Thursday, December 8, 2011
The Coziness of Quilts
While cleaning out the family farm, we found a small pieced quilt top in browns. It is less than a twin bed size, maybe slightly more than a lap robe. I love quilts but do not have the patience to sew them. I grew up under a ton of quilts. I remember being so small that when I would wake from a childhood nap and before I got up, tracing the shapes of the piece work. I especially remember a quilt with faceless little girls wearing sun bonnets. I also recall recognizing certain fabrics that I had worn once in handmade dresses or seen in garments my grandmother wore. I felt wrapped in love under those quilts.

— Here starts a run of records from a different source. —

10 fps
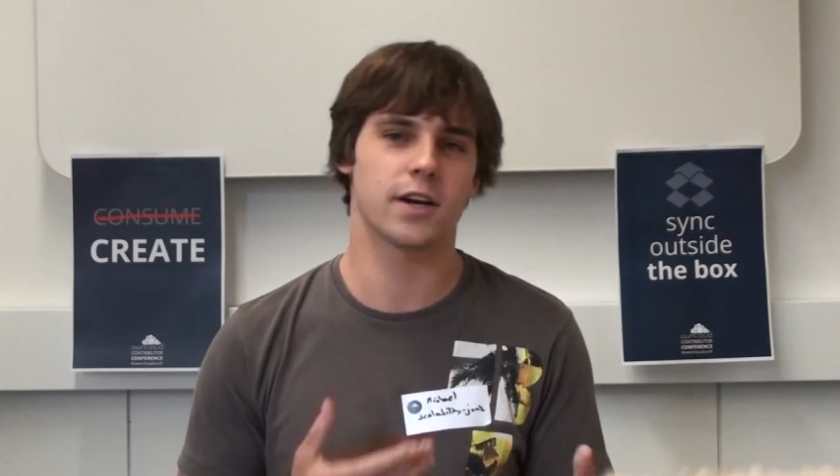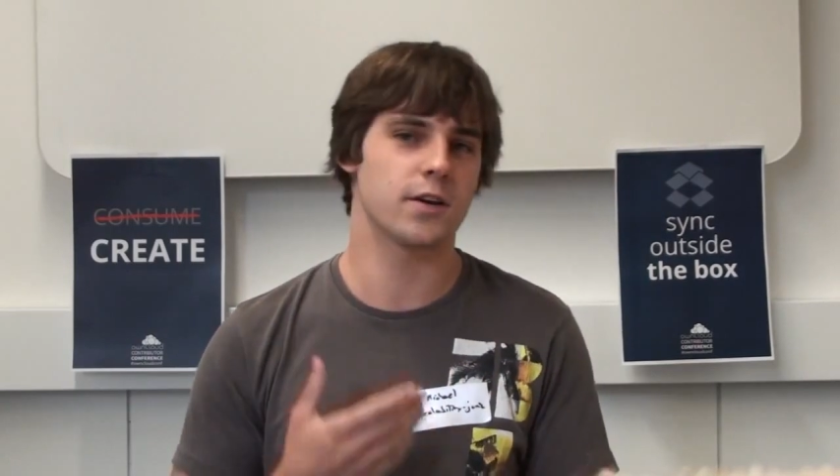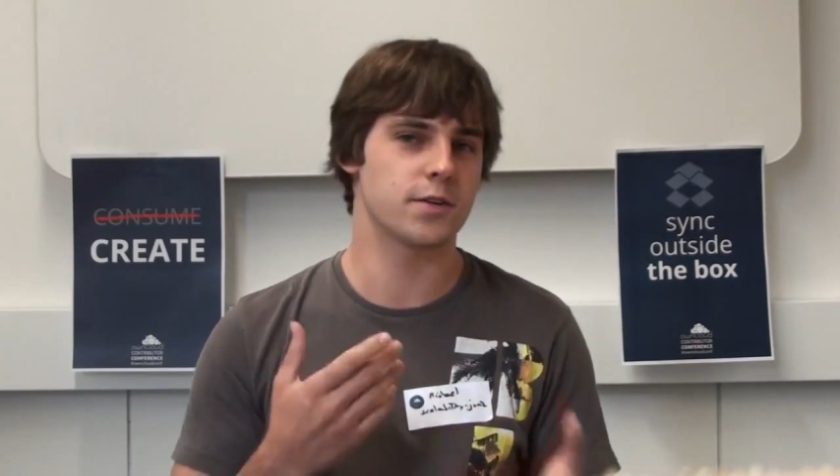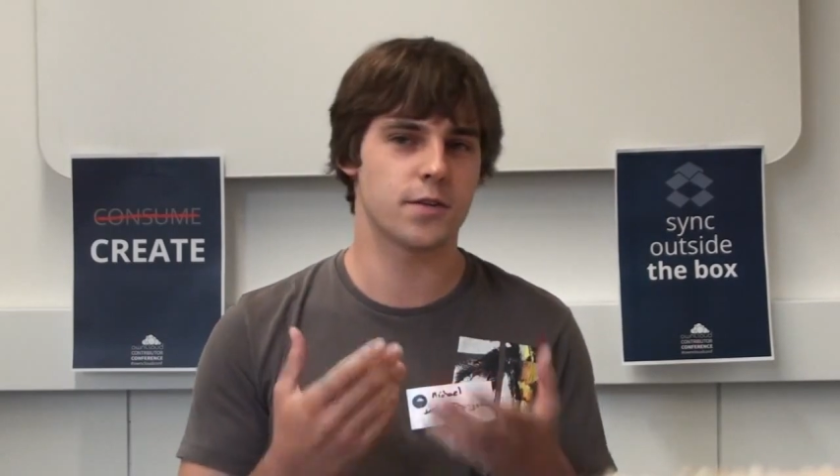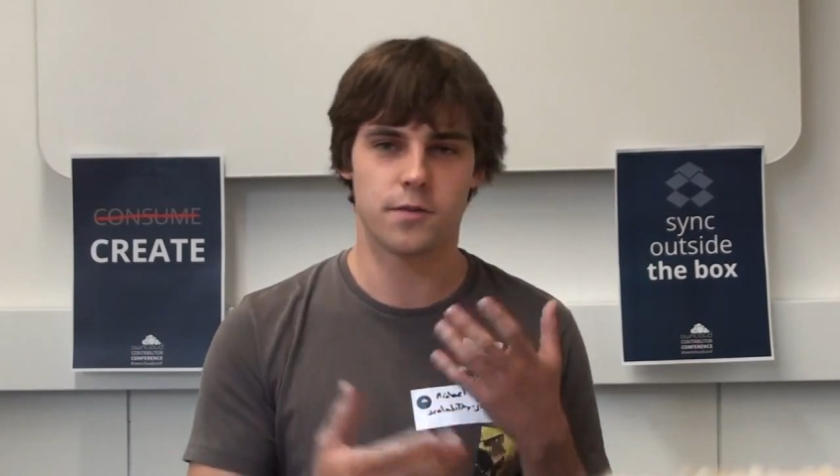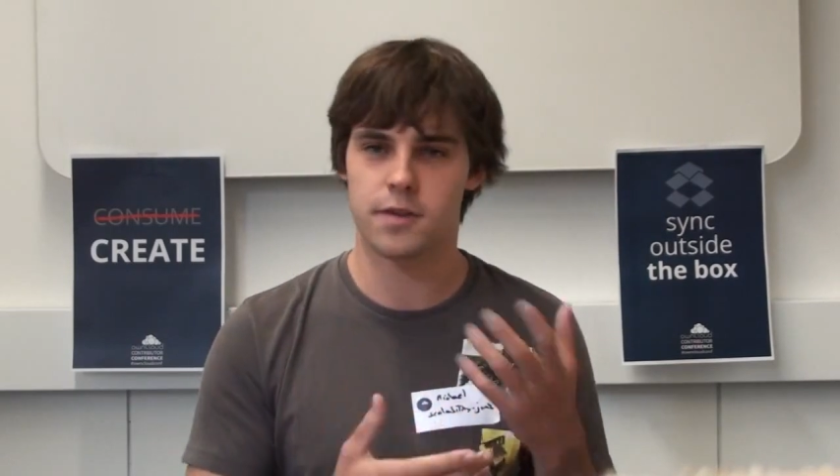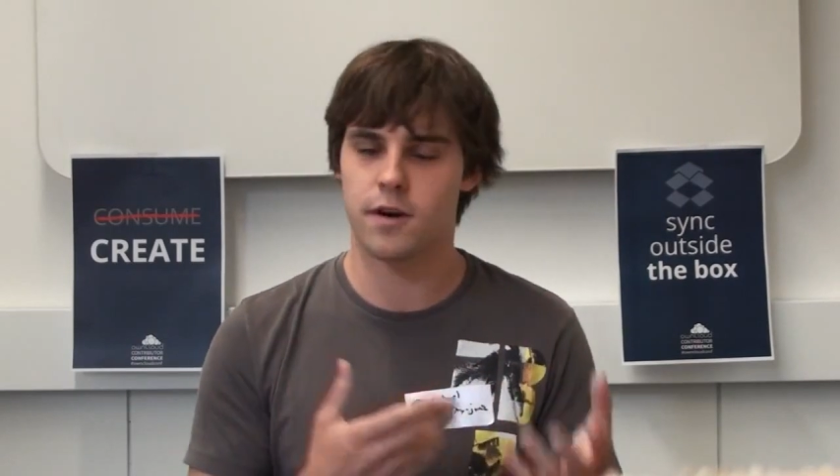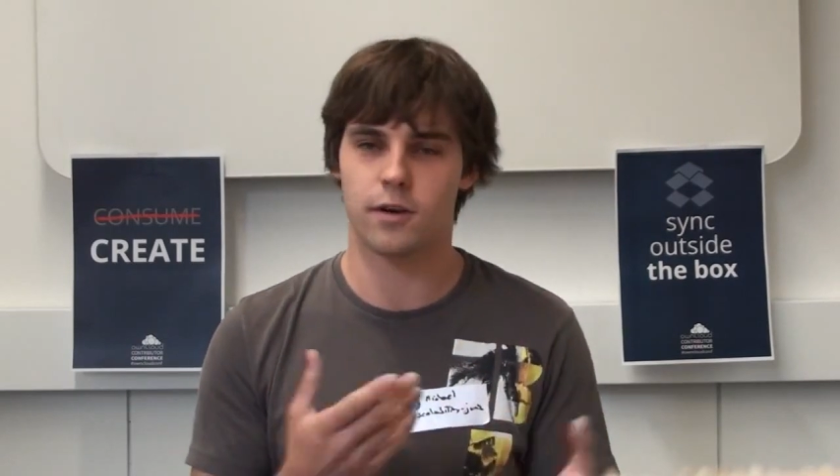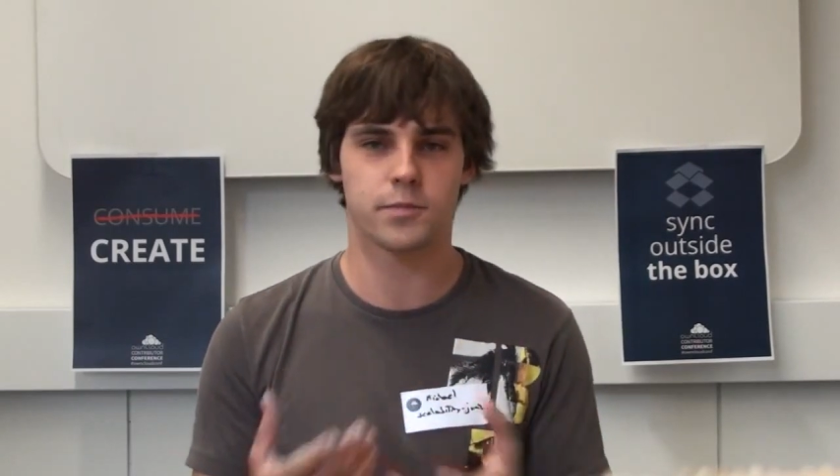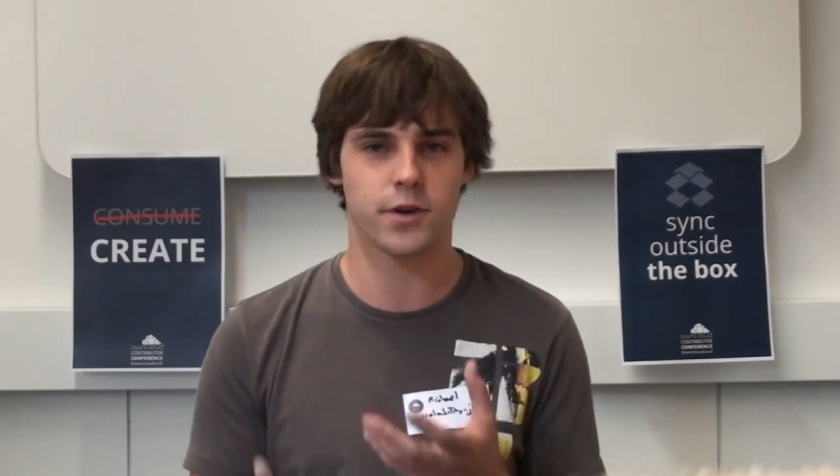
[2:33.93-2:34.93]
go through the
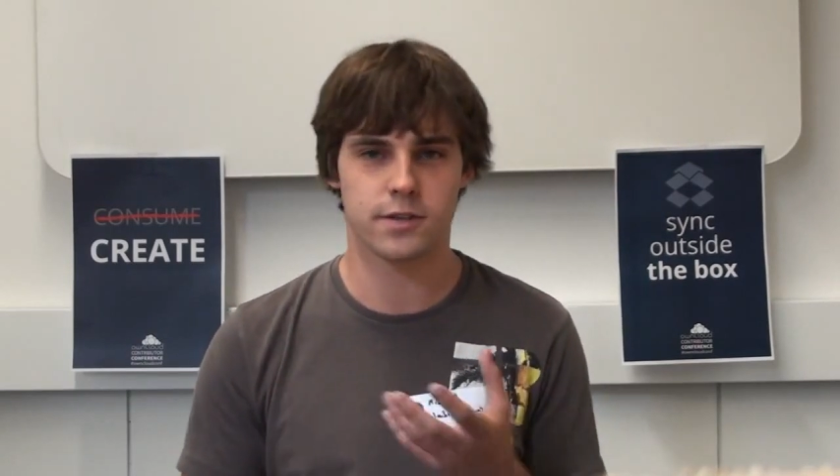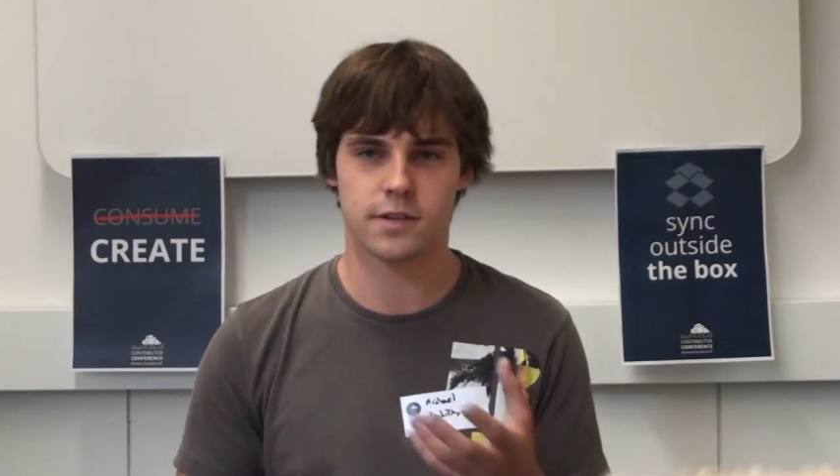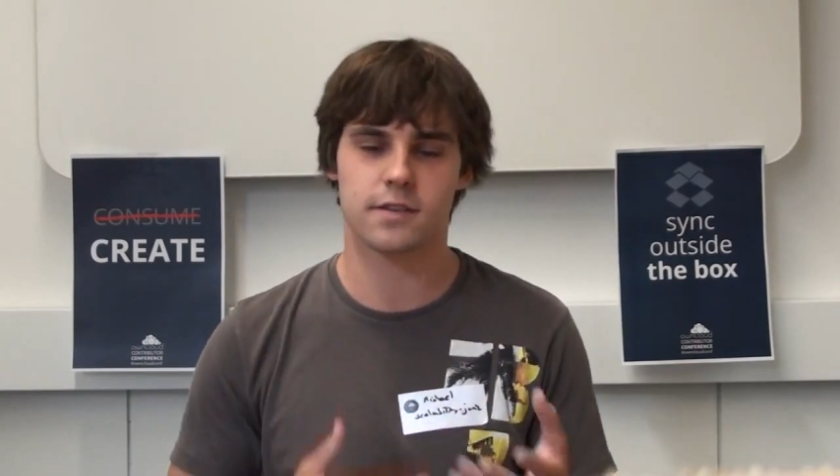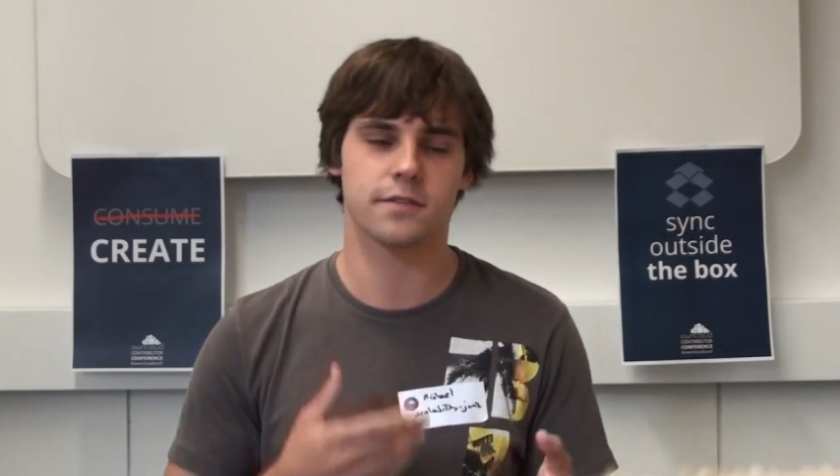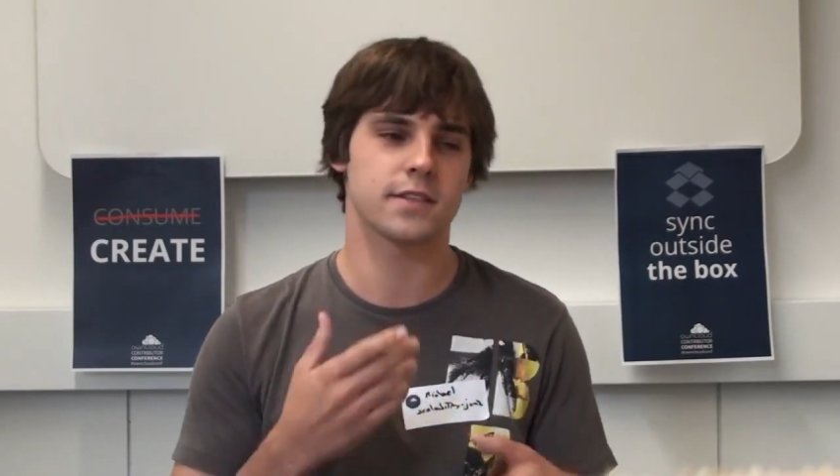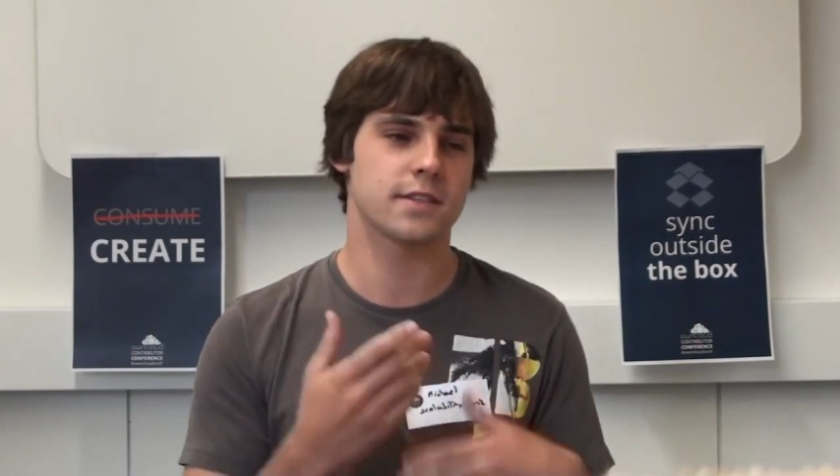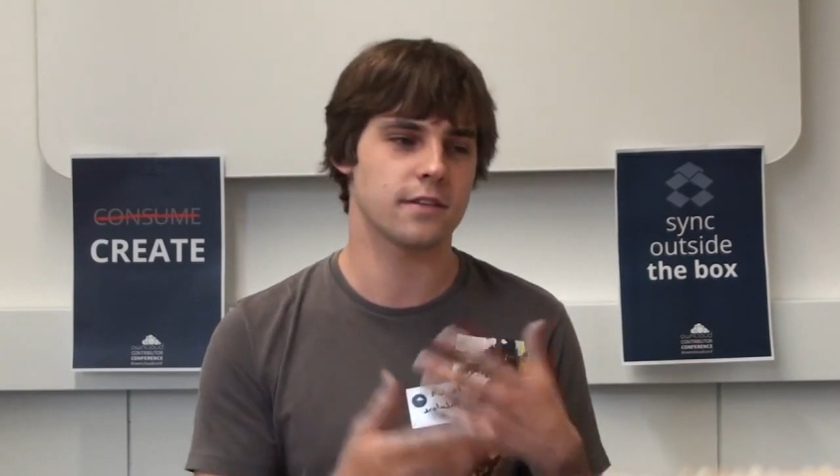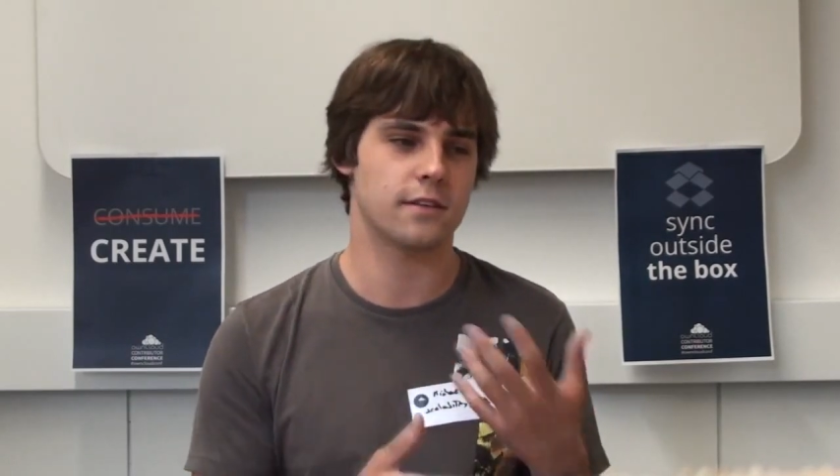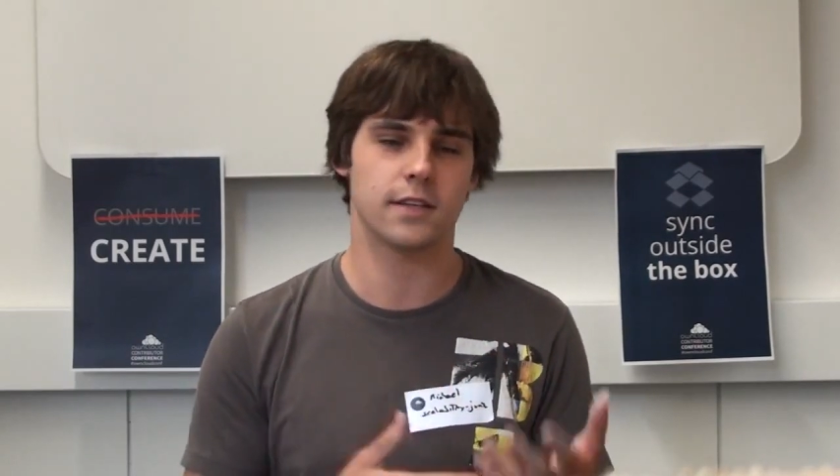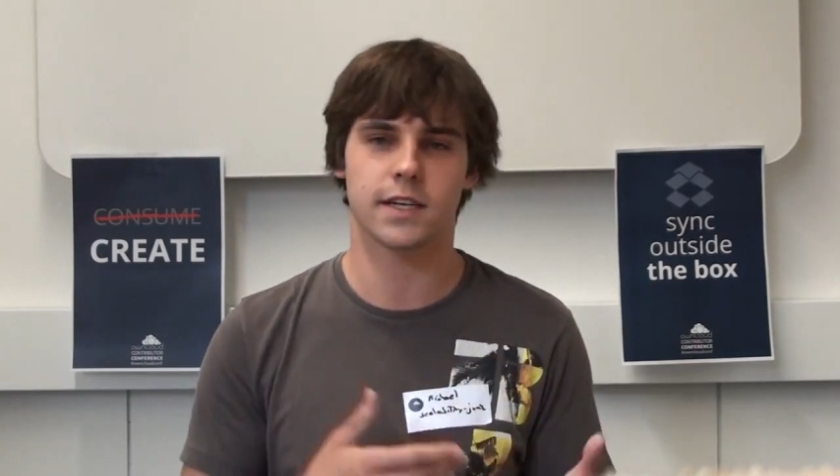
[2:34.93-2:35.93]
whole process of
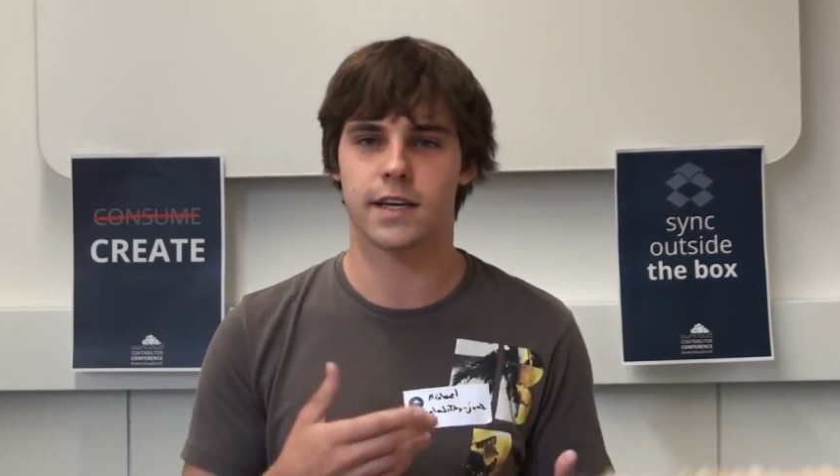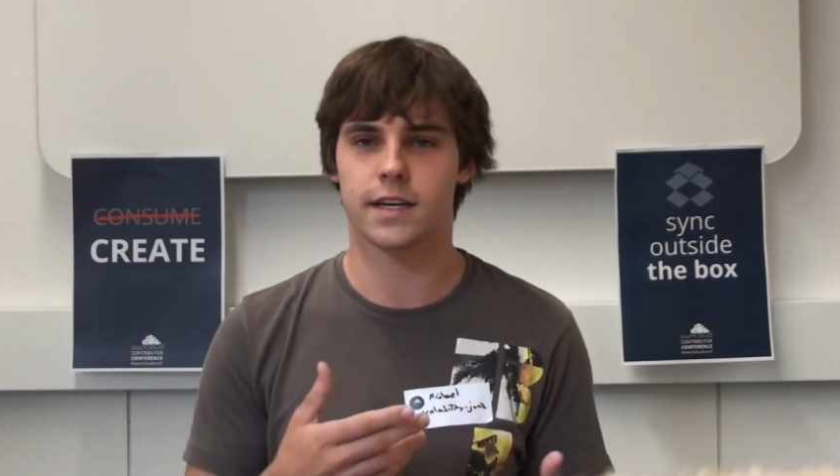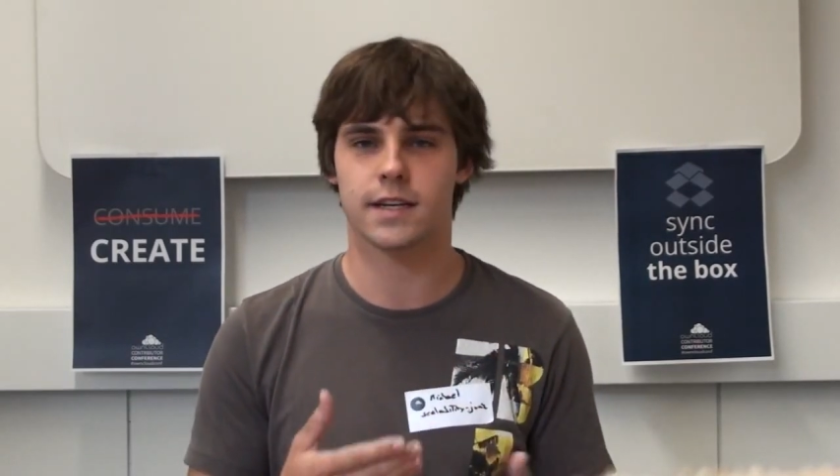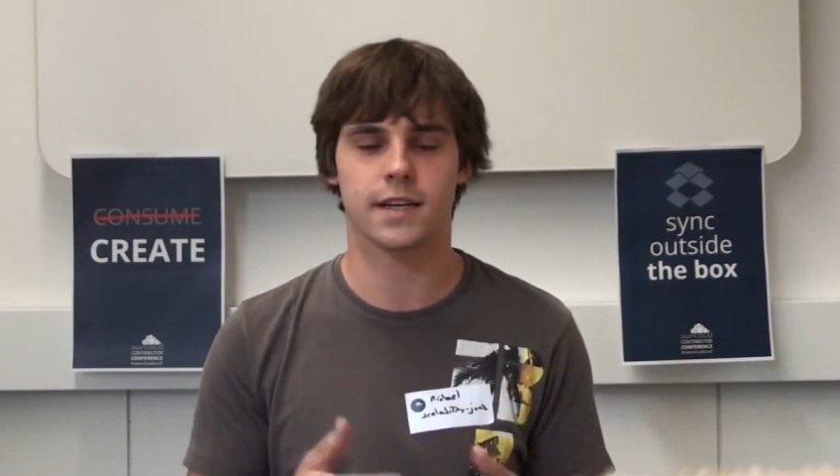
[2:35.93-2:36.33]
installing it,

Years ago, I acquired a flower garden quilt top pieced by my great-grandmother in Oklahoma. A local woman quilted the work for me, and while it was expensive, I thought the results worth it. The lady said she had always wanted to quilt a flower garden, but she would never do it again due to the work involved. The quilt was not perfect. My great-grandmother left one place irregular because she believed bad spirits would be trapped in a perfect work. So an irregular place was left to let the bad spirits go free.
I read how quilt patterns were used in the Underground Railroad to direct escaping slaves to freedom. Quilts would be hung on porch rails or fences with certain patterns like flying geese pointing in a certain direction for the slaves to traqvel. Other patterns warned of unsafe situations so slaves could tell from a distance whether to hide or advance. What a wonderful piece of folklore.
Many people hang quilts or fold them on shelves while never considering actually using them. What a waste, although using them will eventually wear them out I suppose. But somehow the warmth of those covers, being cradled in hand sewn stitches, is somehow just more soothing than dreaming under microfibers!